Но угроза загрязнения источника питьевой воды - это какой-то двадцатый аргумент «Общественной экспертизы». Главные же обвинения против проекта «Калашников» предъявляются в трех аспектах: «этико-символическом», «архитектурно-градостроительном» и аспекте «безопасности». Оружие - символ устрашения и смерти, автомат Калашникова не только служит родине, но и используется международными силами зла (о применении АК-47 неофашистами в США в наше время см., например, повесть Элмора Леонарда «Огонь в норе»).
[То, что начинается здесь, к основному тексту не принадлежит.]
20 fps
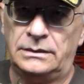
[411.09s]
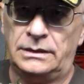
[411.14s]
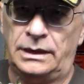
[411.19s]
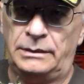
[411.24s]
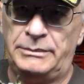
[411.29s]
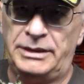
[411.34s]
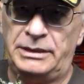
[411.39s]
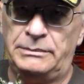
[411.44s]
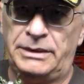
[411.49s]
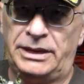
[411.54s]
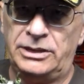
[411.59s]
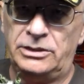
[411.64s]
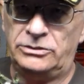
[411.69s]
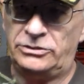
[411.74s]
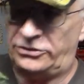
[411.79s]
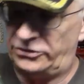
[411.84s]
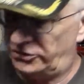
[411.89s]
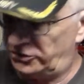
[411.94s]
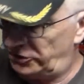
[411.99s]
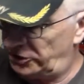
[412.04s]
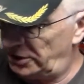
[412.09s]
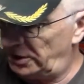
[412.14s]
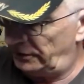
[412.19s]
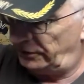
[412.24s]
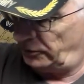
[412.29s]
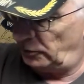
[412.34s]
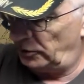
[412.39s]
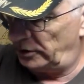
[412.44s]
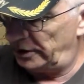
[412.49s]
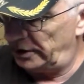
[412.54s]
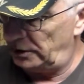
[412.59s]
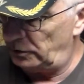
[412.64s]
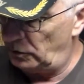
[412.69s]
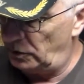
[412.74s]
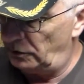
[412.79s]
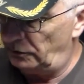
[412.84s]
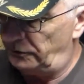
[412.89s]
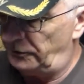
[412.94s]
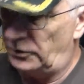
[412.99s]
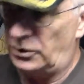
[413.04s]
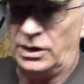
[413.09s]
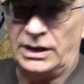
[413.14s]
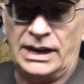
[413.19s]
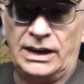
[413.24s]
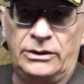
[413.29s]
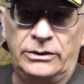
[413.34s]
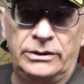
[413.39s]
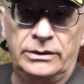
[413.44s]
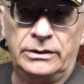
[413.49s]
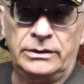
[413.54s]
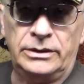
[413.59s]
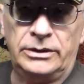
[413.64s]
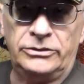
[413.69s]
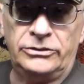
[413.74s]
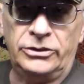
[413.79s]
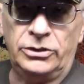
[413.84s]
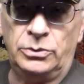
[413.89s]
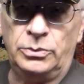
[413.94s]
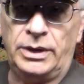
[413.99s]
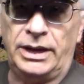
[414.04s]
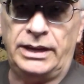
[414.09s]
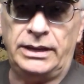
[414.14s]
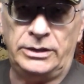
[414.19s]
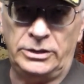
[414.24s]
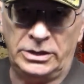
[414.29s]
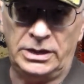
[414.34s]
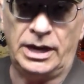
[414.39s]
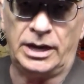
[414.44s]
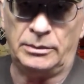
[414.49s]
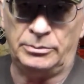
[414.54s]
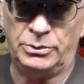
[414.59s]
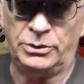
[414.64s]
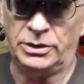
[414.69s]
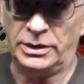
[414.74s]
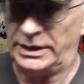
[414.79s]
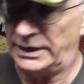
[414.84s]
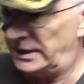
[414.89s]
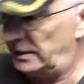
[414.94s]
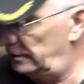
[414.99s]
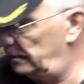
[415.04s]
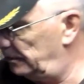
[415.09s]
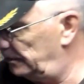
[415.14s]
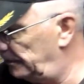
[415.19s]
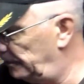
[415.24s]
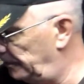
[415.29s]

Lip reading: I made my own sheath for it. It won't fall out. There's no way. You got to pull it out.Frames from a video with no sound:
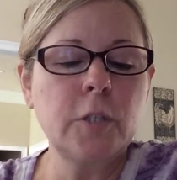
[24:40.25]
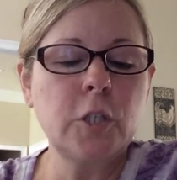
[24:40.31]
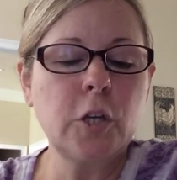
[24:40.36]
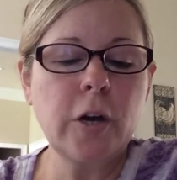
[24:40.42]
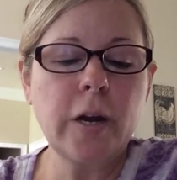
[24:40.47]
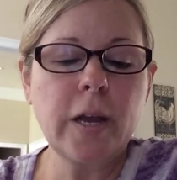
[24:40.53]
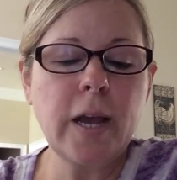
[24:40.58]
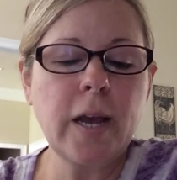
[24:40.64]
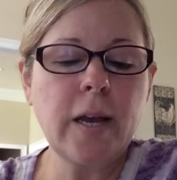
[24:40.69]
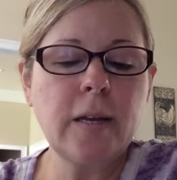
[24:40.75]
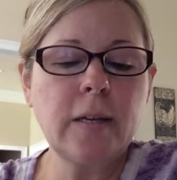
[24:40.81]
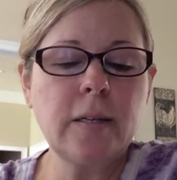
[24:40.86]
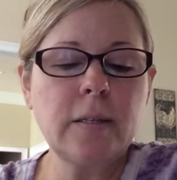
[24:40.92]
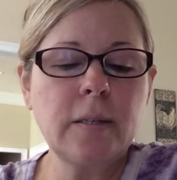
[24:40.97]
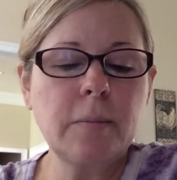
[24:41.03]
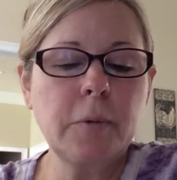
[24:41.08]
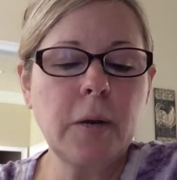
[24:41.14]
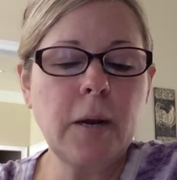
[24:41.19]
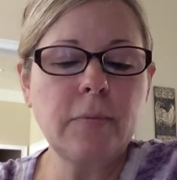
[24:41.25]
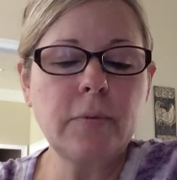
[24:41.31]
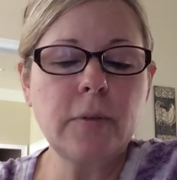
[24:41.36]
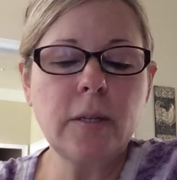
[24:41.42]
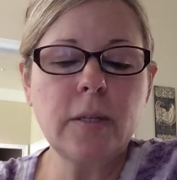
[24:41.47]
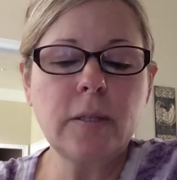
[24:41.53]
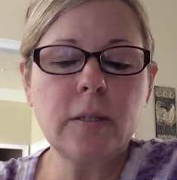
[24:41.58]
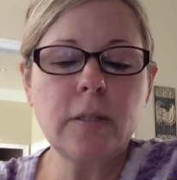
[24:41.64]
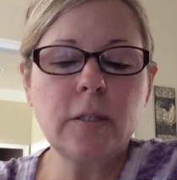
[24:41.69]
Sorry guys, I'm gonna have to
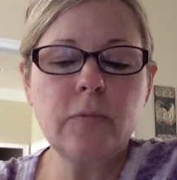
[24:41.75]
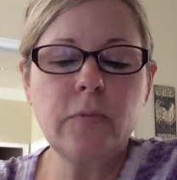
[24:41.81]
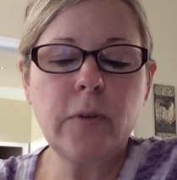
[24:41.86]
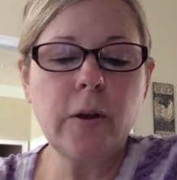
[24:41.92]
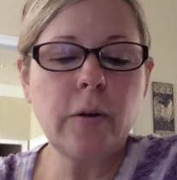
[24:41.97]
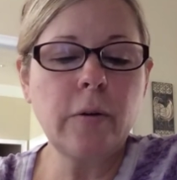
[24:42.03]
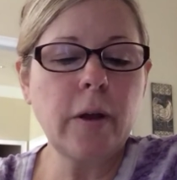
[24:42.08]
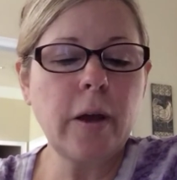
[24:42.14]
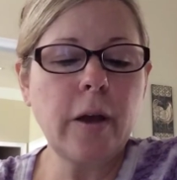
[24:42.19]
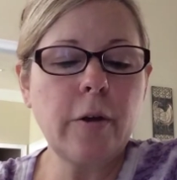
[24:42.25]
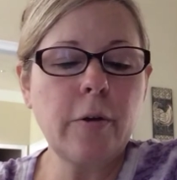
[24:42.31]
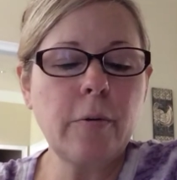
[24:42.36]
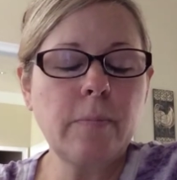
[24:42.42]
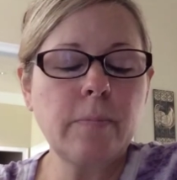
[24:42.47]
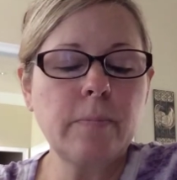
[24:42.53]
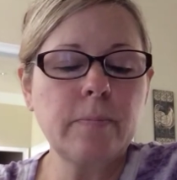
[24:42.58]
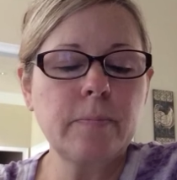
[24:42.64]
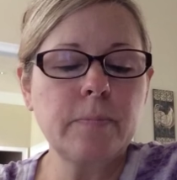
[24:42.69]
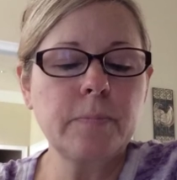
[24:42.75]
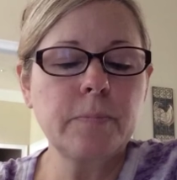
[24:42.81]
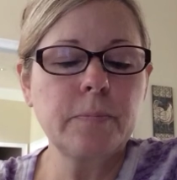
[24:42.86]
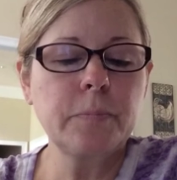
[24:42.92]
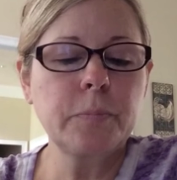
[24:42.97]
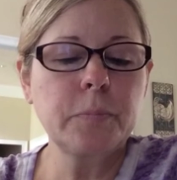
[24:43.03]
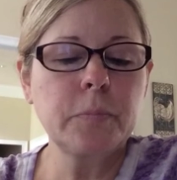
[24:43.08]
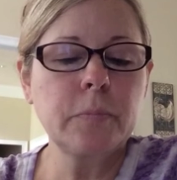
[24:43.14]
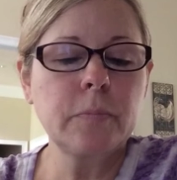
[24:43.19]
let this phone go.
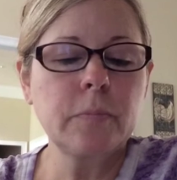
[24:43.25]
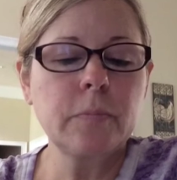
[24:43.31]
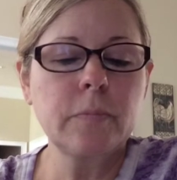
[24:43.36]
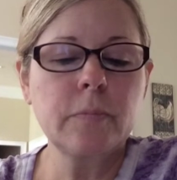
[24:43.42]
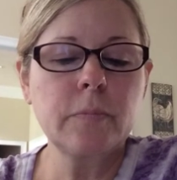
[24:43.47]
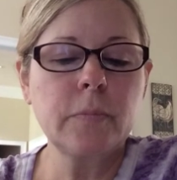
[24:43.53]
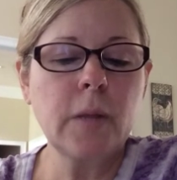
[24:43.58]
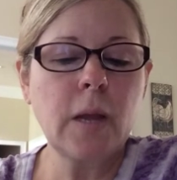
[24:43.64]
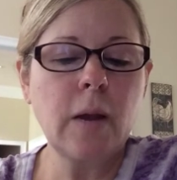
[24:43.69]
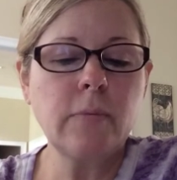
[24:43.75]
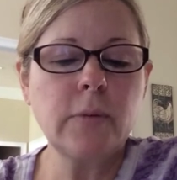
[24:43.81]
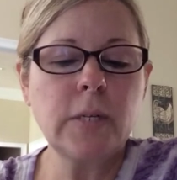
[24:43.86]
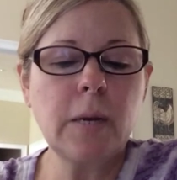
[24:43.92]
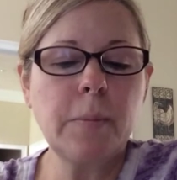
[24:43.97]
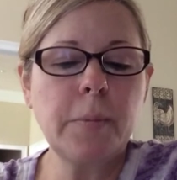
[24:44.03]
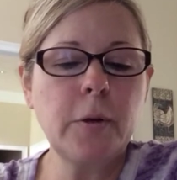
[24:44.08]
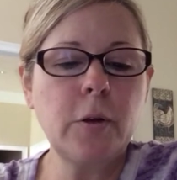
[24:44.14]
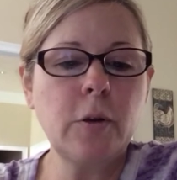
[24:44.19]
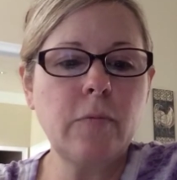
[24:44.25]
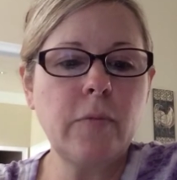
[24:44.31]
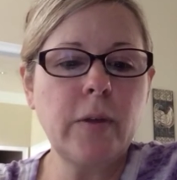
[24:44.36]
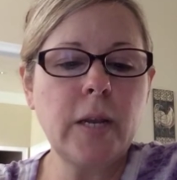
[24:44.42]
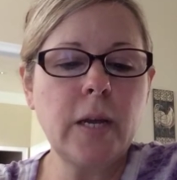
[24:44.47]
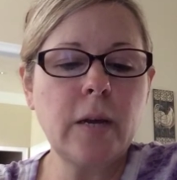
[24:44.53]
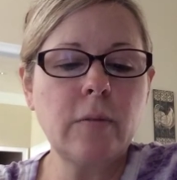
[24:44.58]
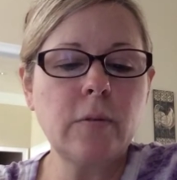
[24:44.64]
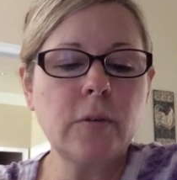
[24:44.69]
Every time I do a
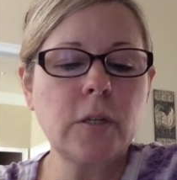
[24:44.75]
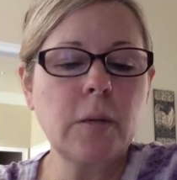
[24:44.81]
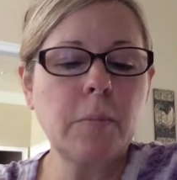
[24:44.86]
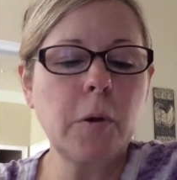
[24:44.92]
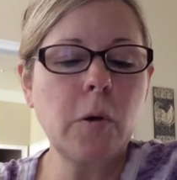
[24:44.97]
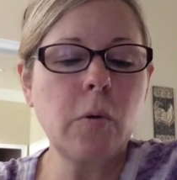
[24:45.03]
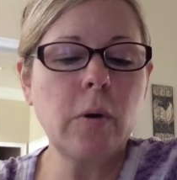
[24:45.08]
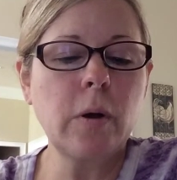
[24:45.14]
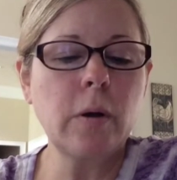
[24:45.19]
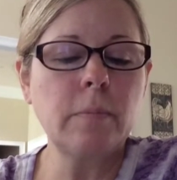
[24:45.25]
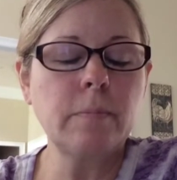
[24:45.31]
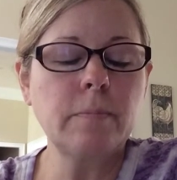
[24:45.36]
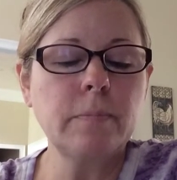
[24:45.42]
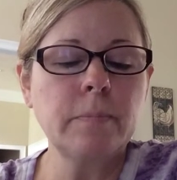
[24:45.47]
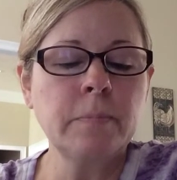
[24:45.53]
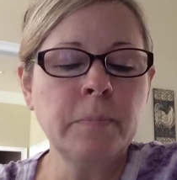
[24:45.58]
video, there's something going on.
Кроме того, применение этого образа «является фетишизмом». Это конфессионально двусмысленно. Это оскорбляет представителей коренной национальности. Это подменяет «духовность» «религиозностью», но вместе с тем, возвышаясь над храмами, оскорбляет религиозные чувства верующих. Это оскорбляет честных тружеников Ижмаша, Мотозавода, Электромеха, которые будут вынуждены смотреть на праздных гостей удмуртской столицы. Это символ нечистоплотности. Это оскорбляет всю неоружейную промышленность Ижевска («Если бы в Ижевске производили лучшую в мире сантехнику, неужели бы мы построили здание в форме унитаза?»). Это кич. Это метафора борьбы с природой и «заведомое принижение возвышаемого». Это экономически нецелесообразно, потому что гостям не понравится смотреть на грязную воду и дымящиеся трубы, а значит, проект передадут в бюджет города. И наконец: агрессивность проекта будет инициировать психические заболевания у жителей города. Также даны словарные определения понятий «идол», «антропоморфизм», «духовность», «фетиш» и «бренд».
(Честно говоря, я бы сломалась уже на «неофашистах США», - но дочитала до психических заболеваний. И тяжело задумалась. Оскорбляет ли мои этические, социальные, конфессиональные чувства башня «Федерация»? Попадут ли в психушку москвичи и гости столицы, лицезреющие нефтегазовые небоскребы? Каковы смыслосодержащие направляющие в унитазе?)
Но, может быть, думаю я, это и есть технология: абсурдизация «объекта», наращивание критической массы контраргументов - не менее абсурдных, чем сам проект, не менее вызывающих. И что должна была почувствовать власть, на которую обрушились, как кислотный дождь, фетиши с трансценденциями и «заведомое принижение возвышаемого»: плюнуть в раздражении на очередное интеллигентское «бла-бла-бла» или испытать мистический ужас перед терминологической агрессией, перед этими темными блаженными речениями ижевских интеллектуалов, перед этим совершенно прагматичным гражданским юродствованием?
Спросить бы, да не признается.
V.
- Что будет дальше с «Общественной экспертизой»? - спрашиваю у Пахомова.
Пожимает плечами:
- Ничего. Мы сделали свое дело и спокойно разойдемся.
- Вы все-таки уверены, что это вы остановили проект, а не власть столкнулась с непреодолимыми проблемами? Недостало инвесторов, например… «Калашников» и в самом деле - сомнительной привлекательности.
- Конечно, не уверен, - честно говорит он. - Но проект остановлен, и еще пять-десять лет, как нам говорят, разговора о нем не будет.
- То есть никакой структуры нет?
- Структуры нет, - говорит Пахомов.
Это тоже специфика ижевского протеста: не дело подбирается под организацию, но люди собираются для дела. Кстати, по этому же принципу действует и Координационный совет гражданских действий - организатор многих протестных акций в городе. Сергей Щукин, издатель оппозиционной газеты «День», рассказывает, что в протестных мероприятиях принимало участие, в разное время, примерно 50-60 тысяч человек. Те же - собираются не в организацию, а каждый раз - по ситуации. Тематика протеста - подчеркнуто социальная, не политическая; Ижевск - город, где на митинги запросто приходят по несколько тысяч человек. Началось это движение в 2005 году, на волне отмены льгот, когда свежемонетизированных пенсионеров стали просто выкидывать из автобусов, и сейчас всякая «антинародная инициатива» правительства выводит горожан на площади. Эти митинги иногда имеют результат: например, недавно, после интенсивных волнений, власти республики отменили решение о многократном повышении платы за землю под гаражами.